State-Driven R&D Outsourcing and Industrial Upgrading in Brazil

Thursday, 2 July 2015: 2:15 PM-3:45 PM
TW1.2.01 (Tower One)
Ezequiel Zylberberg, University of Oxford, Oxford, United Kingdom
Scholars have argued that in emerging markets, technological upgrading depends largely on non-R&D activities (Pietrobelli and Rabellotti, 2011; Corredoira and McDermott, 2014). However, two important trends have challenged this idea. The first is that many of these countries are implementing policies to increase both public and private spending on R&D. The second is that the continued unbundling of corporate functions has made R&D outsourcing and offshoring by large multinational companies (MNCs) more common than it was in the past. This paper explores these two trends in the Brazilian context, where the government has created a market for R&D services, and where many large MNCs have been conducting a significant share of their global R&D in recent years.

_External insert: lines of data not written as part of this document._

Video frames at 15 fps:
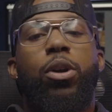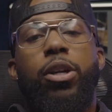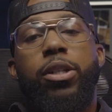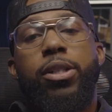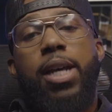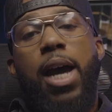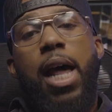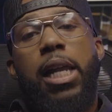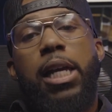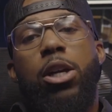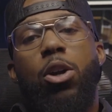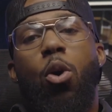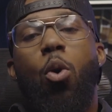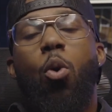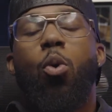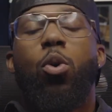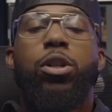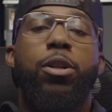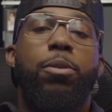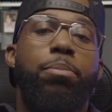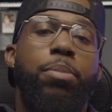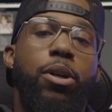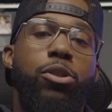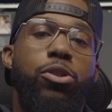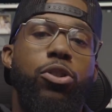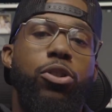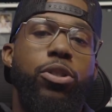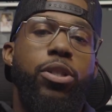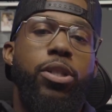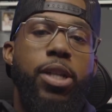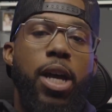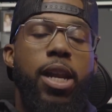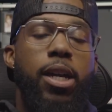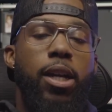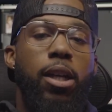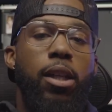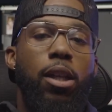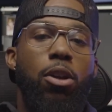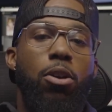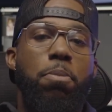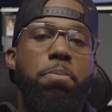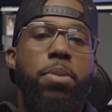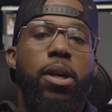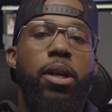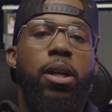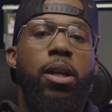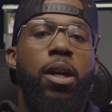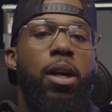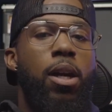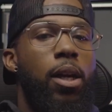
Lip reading: your talent or to build your setting a little bitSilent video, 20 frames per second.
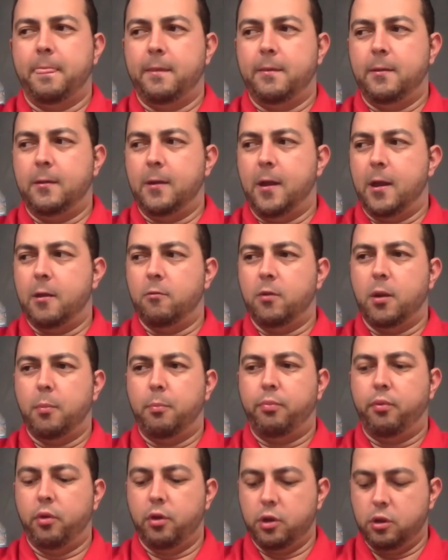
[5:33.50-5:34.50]
you know, I don't want to
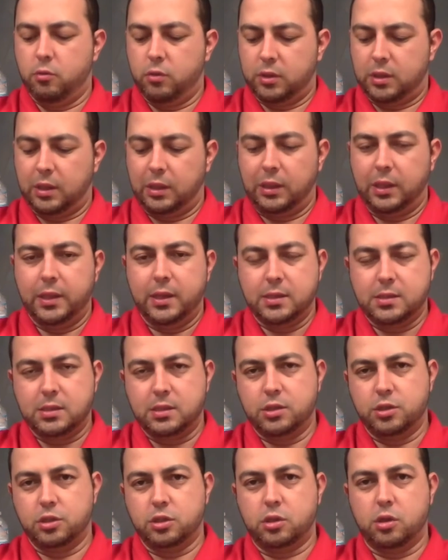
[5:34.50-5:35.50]
bore you with the
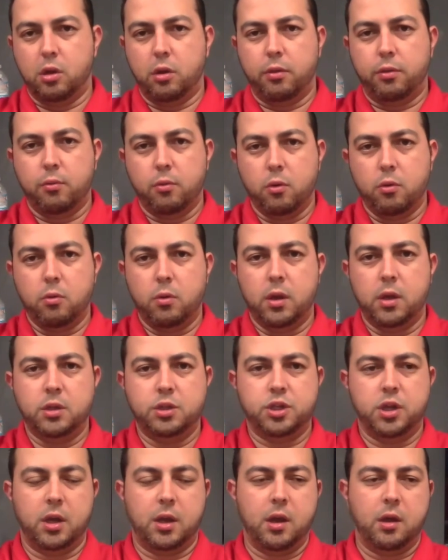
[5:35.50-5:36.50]
list. Just go through it,
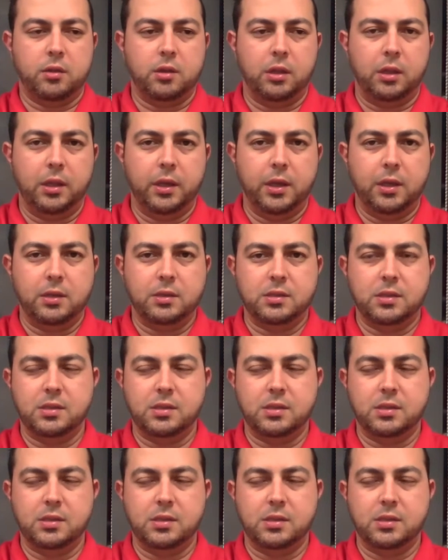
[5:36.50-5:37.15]
check out the links.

R&D outsourcing is not a new phenomenon. Mowery (1983) shows that in the early 1900s, US firms relied on contract research organizations to complete small, non-core projects. Meanwhile, the more valuable and strategically sensitive R&D was kept in-house. Furthermore when R&D activities were offshored, they were sent to other developed countries. The rise of the emerging markets has changed both the global distribution and complexity of outsourced R&D services. This shift has created new opportunities for emerging market R&D service providers, which are working on projects closer and closer to their clients’ core competences. Many of these projects require frequent and complex collaboration, creating a situation in which asset ownership is disintegrated while task structure remains intricately interwoven (Sako 2009).

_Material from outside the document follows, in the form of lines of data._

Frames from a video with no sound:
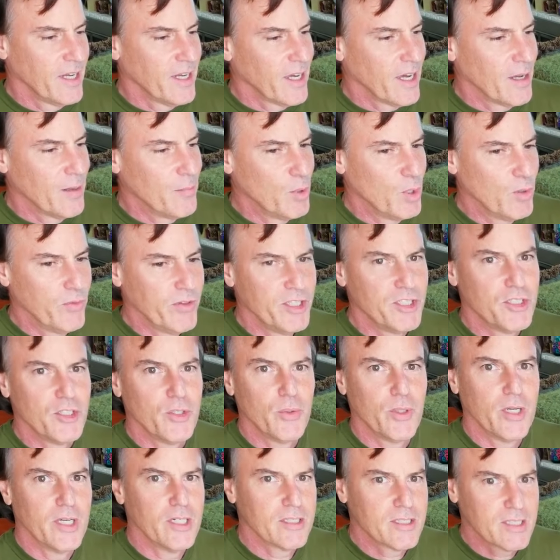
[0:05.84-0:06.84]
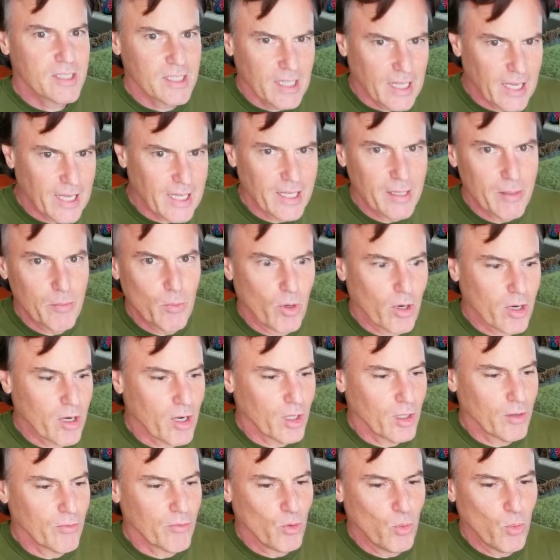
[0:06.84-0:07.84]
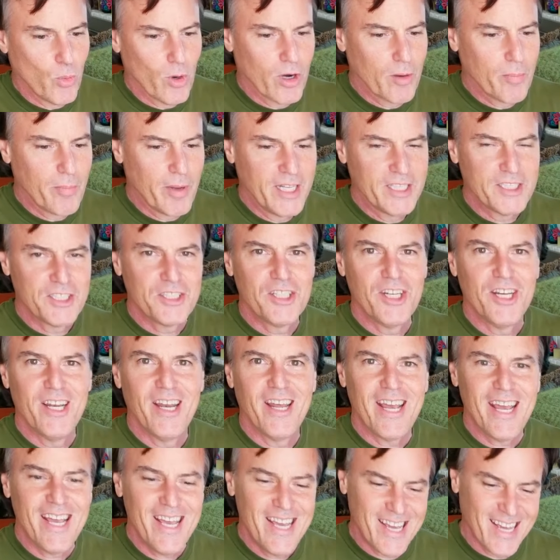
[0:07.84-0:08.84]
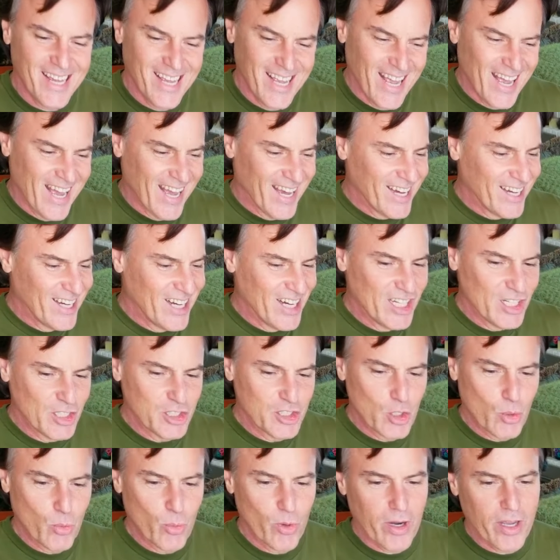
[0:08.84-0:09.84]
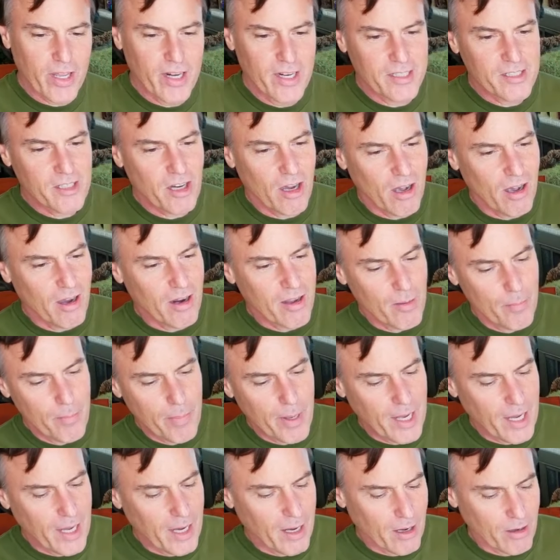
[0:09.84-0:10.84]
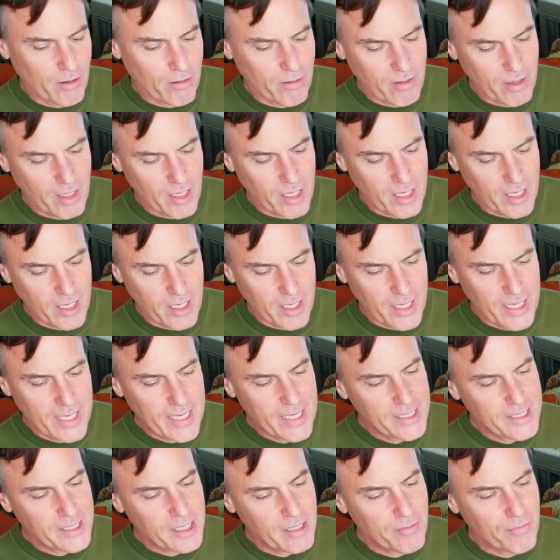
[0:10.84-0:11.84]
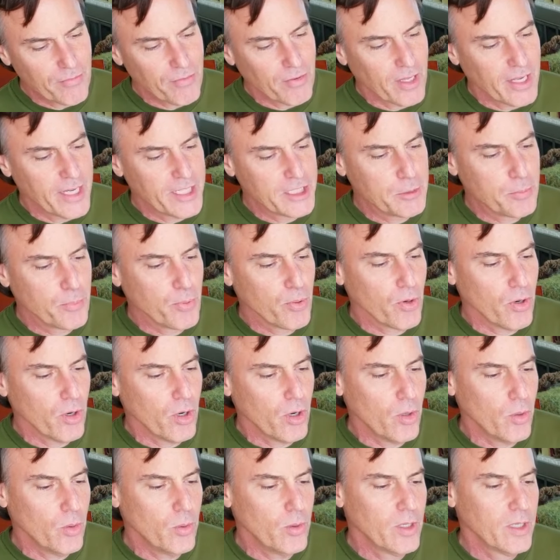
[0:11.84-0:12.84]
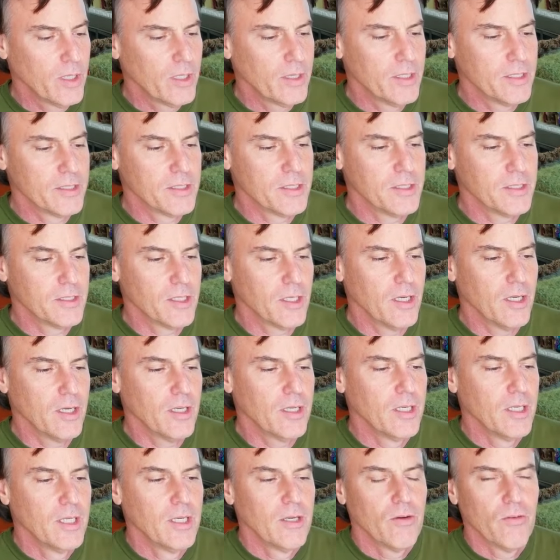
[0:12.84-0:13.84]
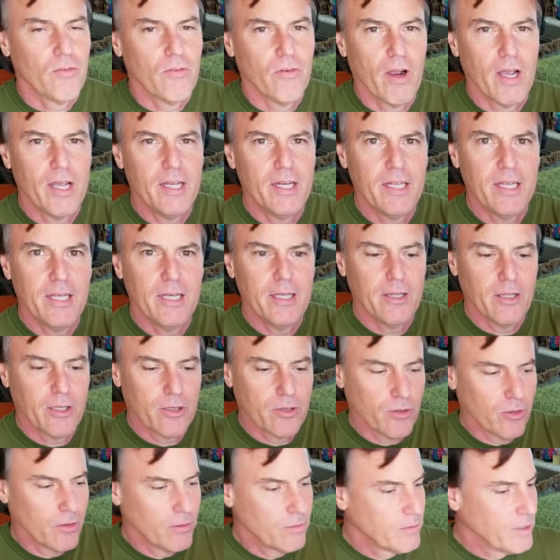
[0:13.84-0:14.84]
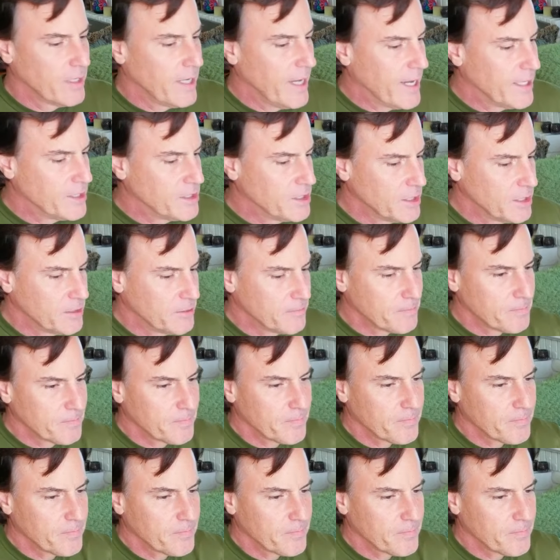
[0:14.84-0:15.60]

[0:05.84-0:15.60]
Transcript: I'm moving to a slightly more colorful workbench today. So we're going to talk about the Easy Fletch Pro. This is a right helical gadget.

This study focuses specifically on Brazil’s information and communication technology (ICT) sector, which has become the center of government efforts to increase R&D spending in the country. According to the Lei de Informatica (8.248/91), companies that manufacture in the country and spend four percent of annual revenues on local R&D are eligible for a range of fiscal incentives. While some of these R&D expenditures can be administered within the company’s boundaries, most must be directed towards certified third parties. In effect, this policy has created a market for R&D services in which certified service providers collaborate with multinational clients to develop technologies for the domestic and global markets. The stated aim of this policy has been to increase technological capabilities in the country, and to leverage ICTs to support industrial upgrading across a range of industries.

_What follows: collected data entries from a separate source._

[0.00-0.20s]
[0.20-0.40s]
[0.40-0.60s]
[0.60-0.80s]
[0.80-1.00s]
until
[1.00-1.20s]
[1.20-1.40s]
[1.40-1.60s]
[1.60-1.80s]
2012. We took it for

This research examines three R&D service providers in Brazil, as well as their main multinational clients. Data for this study were collected through semi-structured interviews with managers of R&D service providers and their main clients, as well as relevant government officials. R&D spending data were collected from the Ministry of Science, Technology and Innovation to corroborate evidence gathered through interviews. This paper aims to address the following questions. First, how do MNCs respond to institutional imperatives in emerging markets (Oliver 1991)?  Second, what market strategies do R&D service providers employ to compete in Brazil? And lastly, how has state-driven R&D outsourcing impacted Brazil’s role in global value chains?